Earlier in the summer, students met two cherub alums who also graduated from Medill and now work for the Chicago Tribune. Elyssa Cherney is a crime reporter for the Tribune who previously worked for the Orlando Sentinel and covered the Pulse Nightclub shooting. Howard Reich, an award-winning columnist, spoke about his series on Norman Malone, the one-handed pianist who debuted at 78 years old.

At Chicago magazine, editor Susanna Homan, a 1995 Medill alum, advised cherubs to be observant and draw story ideas from everyday experiences.

“Being able to talk to the editor, Susanna Homan, hearing about her experience and how she got to the position as editor of the magazine today was really, really cool,” said Cassidy Wang of Southborough, Massachusetts. “Hearing about her day as editor, you get to see the various jobs she has to take on.”

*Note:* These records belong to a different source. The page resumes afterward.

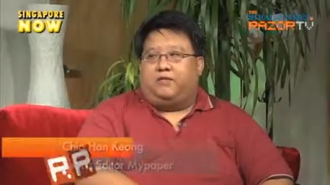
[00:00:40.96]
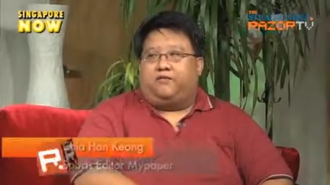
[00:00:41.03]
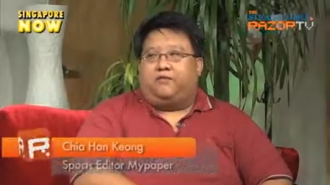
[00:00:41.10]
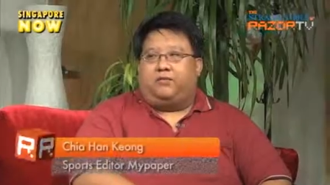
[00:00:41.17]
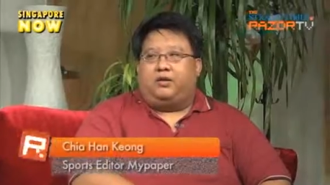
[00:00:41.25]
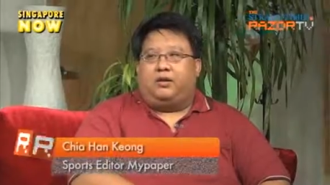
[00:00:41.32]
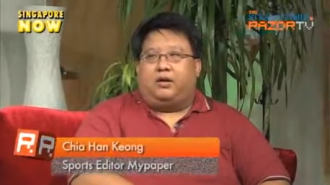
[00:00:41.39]

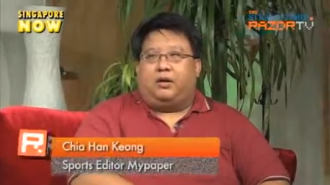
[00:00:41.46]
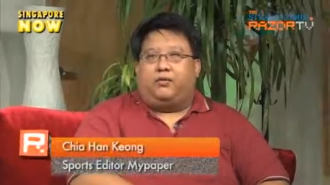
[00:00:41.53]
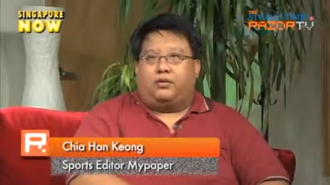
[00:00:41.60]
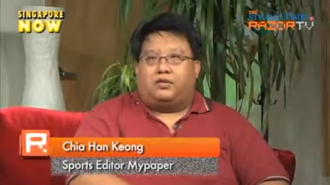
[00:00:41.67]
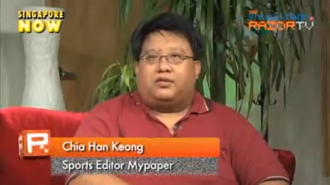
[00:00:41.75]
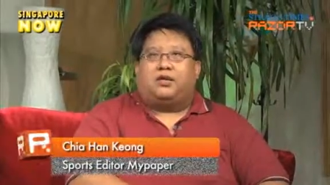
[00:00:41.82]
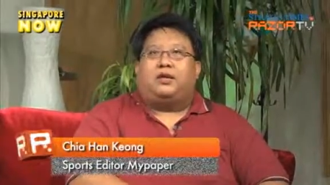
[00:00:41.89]
if I
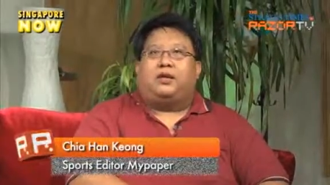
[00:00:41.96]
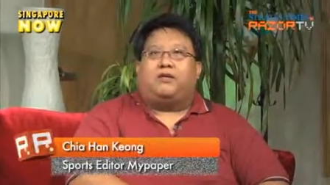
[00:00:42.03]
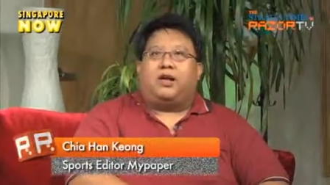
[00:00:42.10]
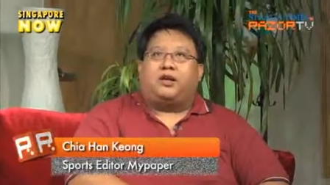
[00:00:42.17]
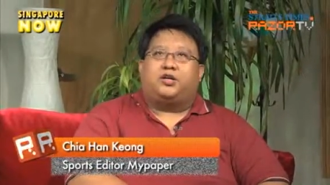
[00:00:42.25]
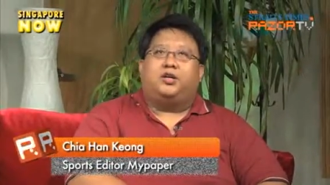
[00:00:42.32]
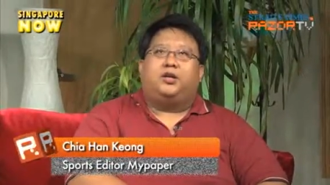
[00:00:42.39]
was thinking?
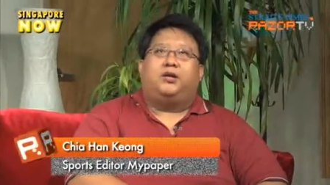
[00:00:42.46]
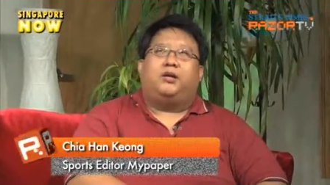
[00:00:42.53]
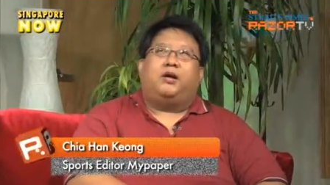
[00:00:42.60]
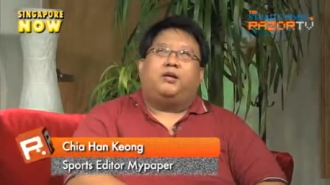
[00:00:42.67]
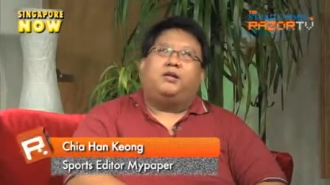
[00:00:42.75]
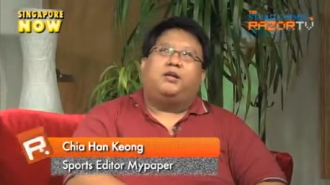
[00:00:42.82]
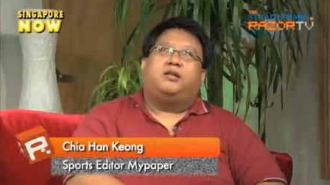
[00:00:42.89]
Actually,
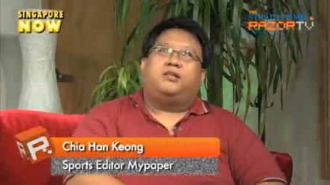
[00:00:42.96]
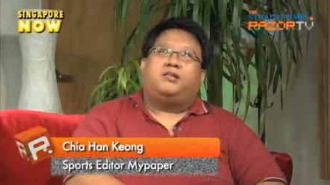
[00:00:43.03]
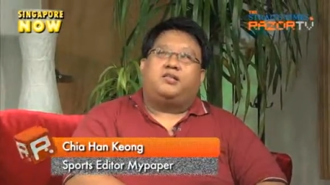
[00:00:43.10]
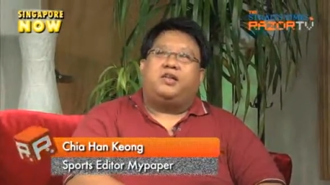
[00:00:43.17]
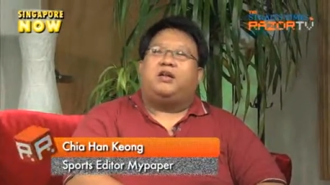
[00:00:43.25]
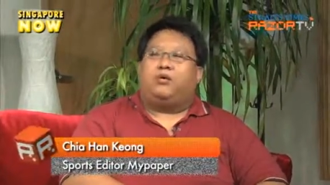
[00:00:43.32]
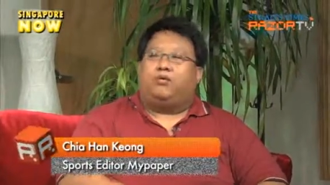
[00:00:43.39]
I
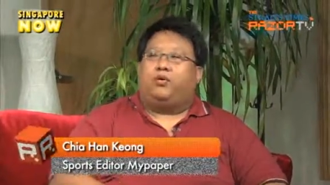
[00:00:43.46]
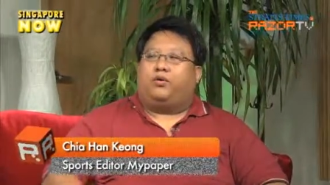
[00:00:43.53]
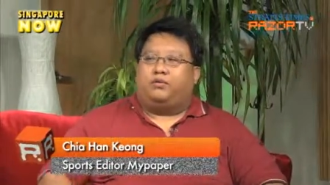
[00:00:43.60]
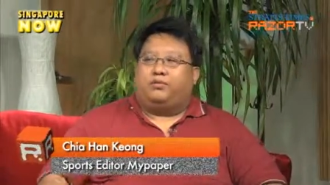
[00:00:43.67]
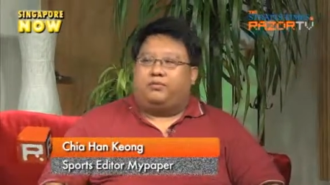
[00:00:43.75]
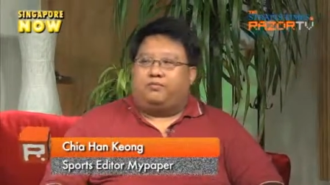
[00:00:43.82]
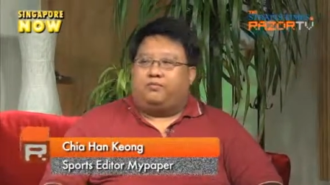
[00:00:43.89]
didn't think it would
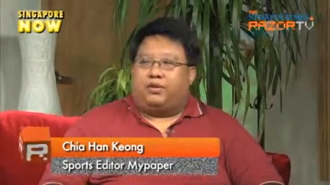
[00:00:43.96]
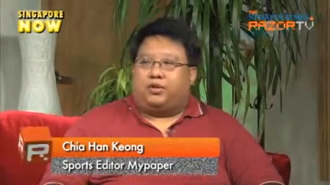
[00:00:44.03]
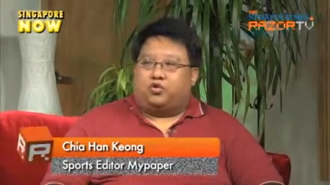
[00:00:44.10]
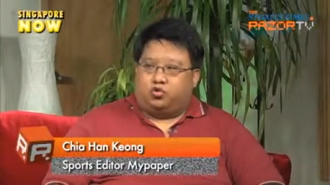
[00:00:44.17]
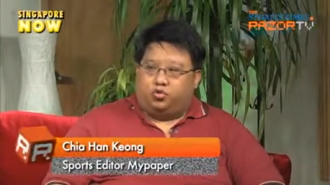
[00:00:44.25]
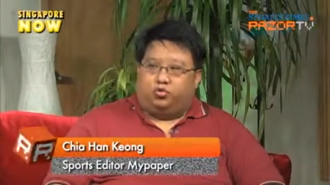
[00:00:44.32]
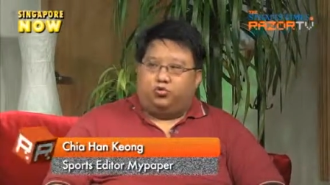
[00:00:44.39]
be
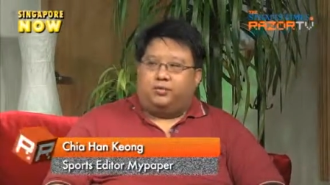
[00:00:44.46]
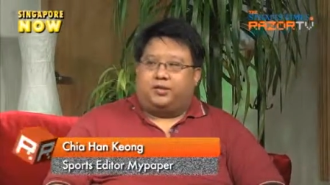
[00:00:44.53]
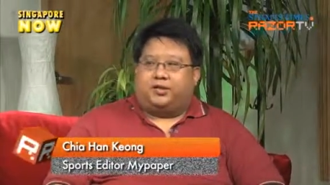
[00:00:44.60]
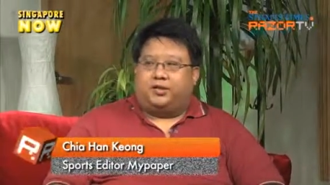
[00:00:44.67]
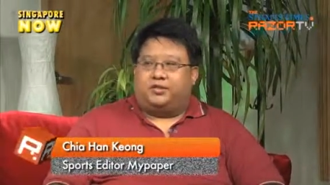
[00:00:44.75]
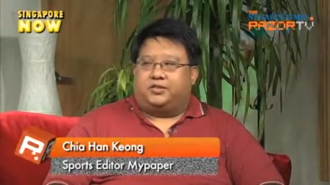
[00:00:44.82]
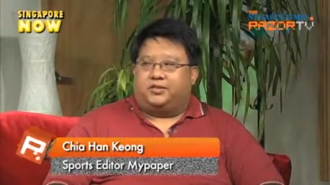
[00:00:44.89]
true
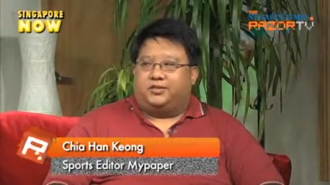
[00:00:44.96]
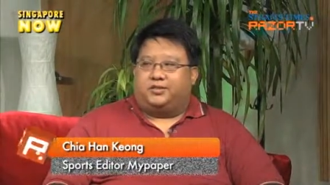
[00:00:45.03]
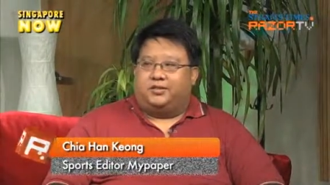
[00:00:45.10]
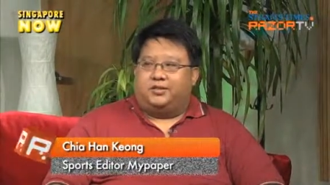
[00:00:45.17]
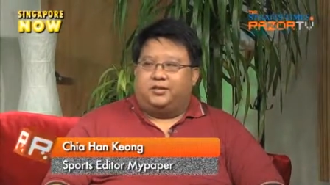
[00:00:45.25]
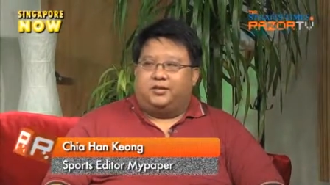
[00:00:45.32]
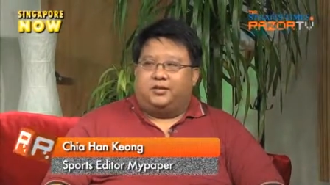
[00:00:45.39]
because
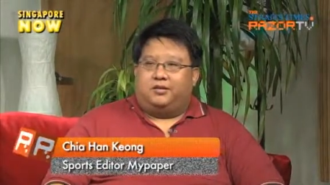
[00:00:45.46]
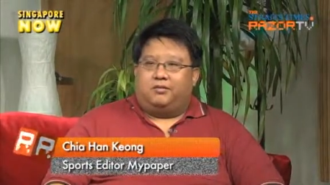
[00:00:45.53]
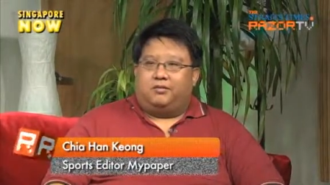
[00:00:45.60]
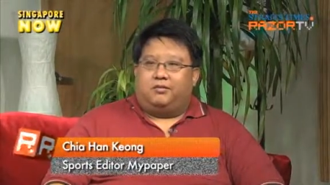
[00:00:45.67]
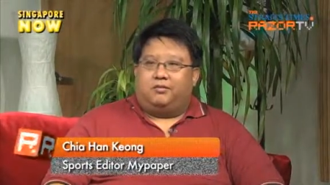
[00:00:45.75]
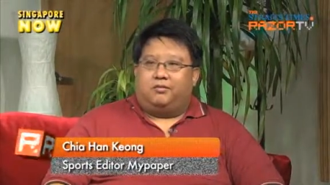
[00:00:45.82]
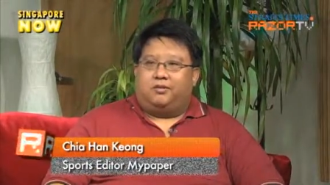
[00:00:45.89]

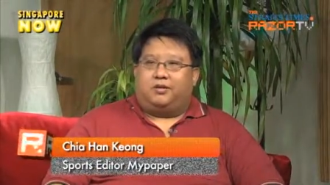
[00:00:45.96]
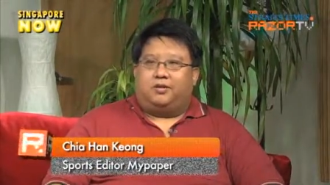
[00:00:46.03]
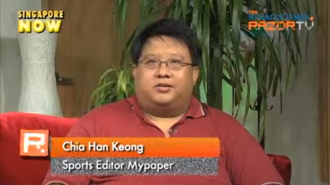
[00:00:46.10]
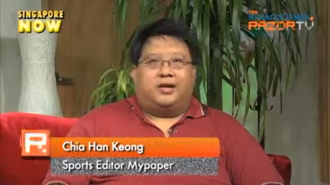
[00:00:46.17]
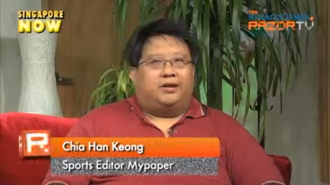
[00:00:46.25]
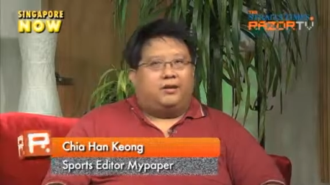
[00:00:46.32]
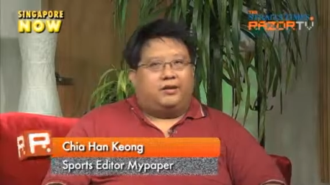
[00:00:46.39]

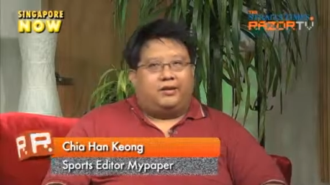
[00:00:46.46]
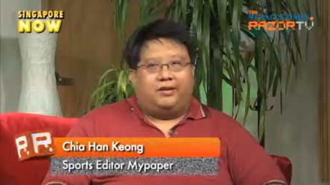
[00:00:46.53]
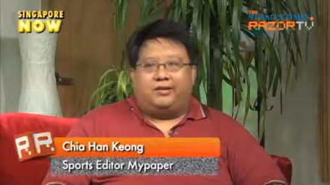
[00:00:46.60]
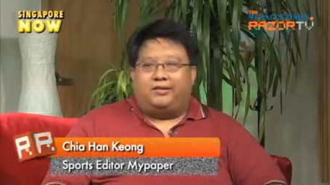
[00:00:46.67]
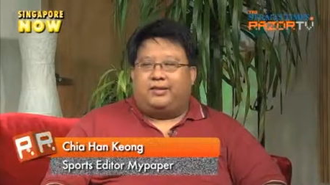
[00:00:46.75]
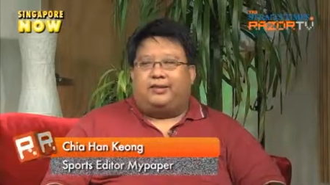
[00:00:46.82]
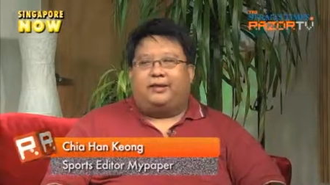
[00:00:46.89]
because I
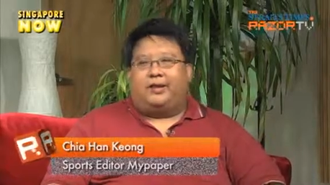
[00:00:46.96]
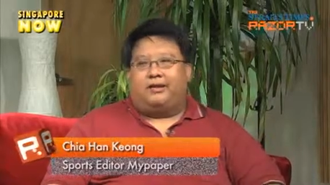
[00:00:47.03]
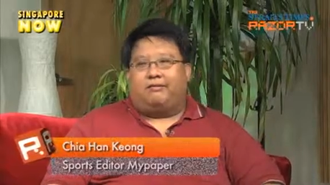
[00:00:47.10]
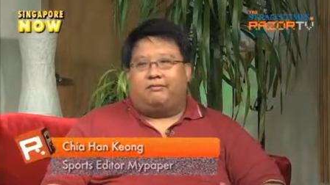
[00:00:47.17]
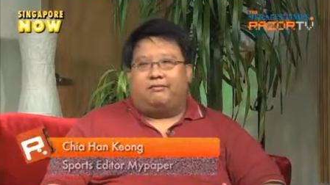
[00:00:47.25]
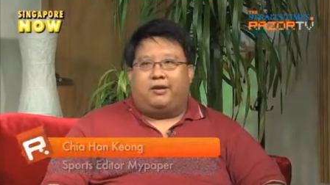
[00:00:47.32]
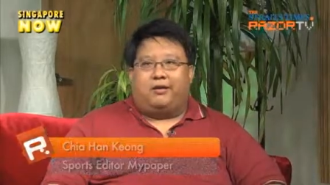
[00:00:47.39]
didn't think that
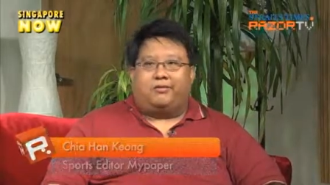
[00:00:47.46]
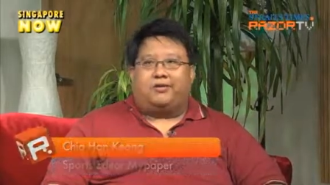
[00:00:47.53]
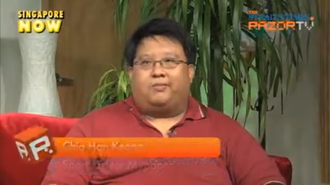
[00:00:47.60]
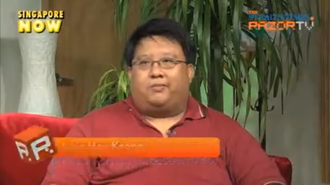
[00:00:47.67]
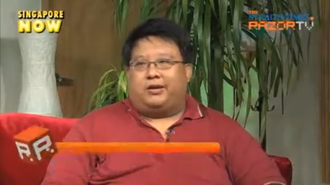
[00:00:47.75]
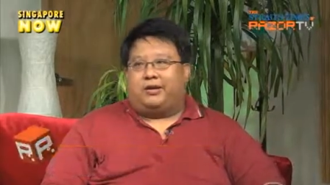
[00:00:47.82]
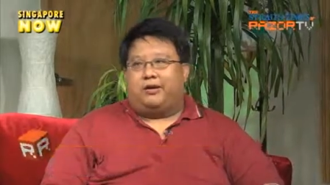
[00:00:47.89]

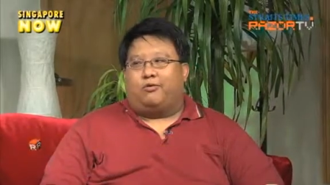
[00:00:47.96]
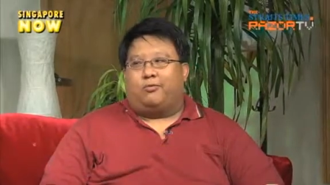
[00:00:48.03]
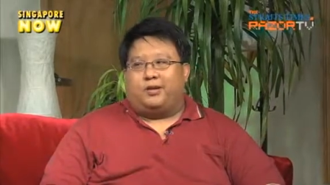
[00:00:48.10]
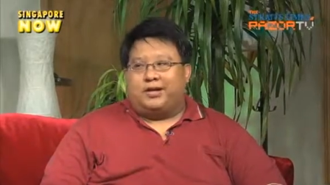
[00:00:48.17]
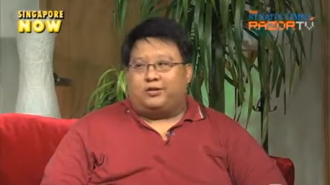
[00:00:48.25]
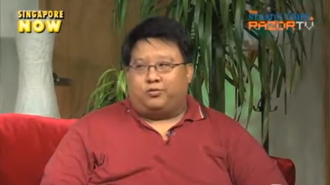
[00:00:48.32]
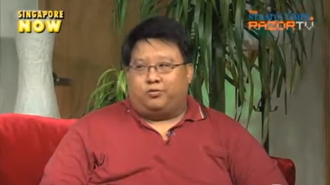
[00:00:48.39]
Nelson Piquet would
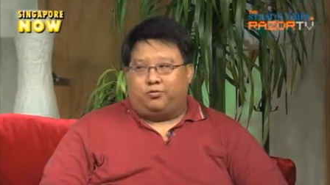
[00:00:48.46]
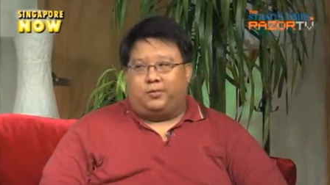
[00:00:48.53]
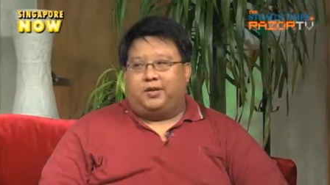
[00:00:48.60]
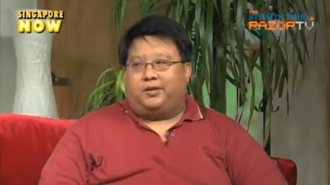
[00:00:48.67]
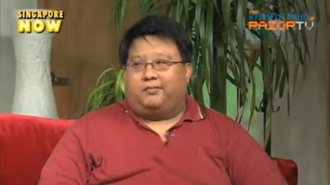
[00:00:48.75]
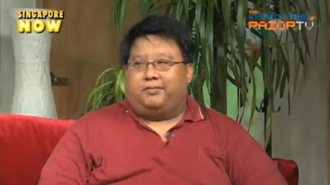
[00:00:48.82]
be that stupid.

Haley Fuller of New Canaan, Connecticut, said the visit to WBEZ piqued her interest in radio.

“I like it because it’s very conversational,” Fuller said. “It just sounds like you’re listening to one of your friends tell you something you didn’t know before. I really like the idea of going into audio journalism because there’s a lot of working in teams to produce something.”

Fuller said the experienced journalists encouraged students to be persistent and to learn from their mistakes.

“They said you just have to try and be willing to mess up and talk to a bunch of people,” Fuller said. “You have to get into it.”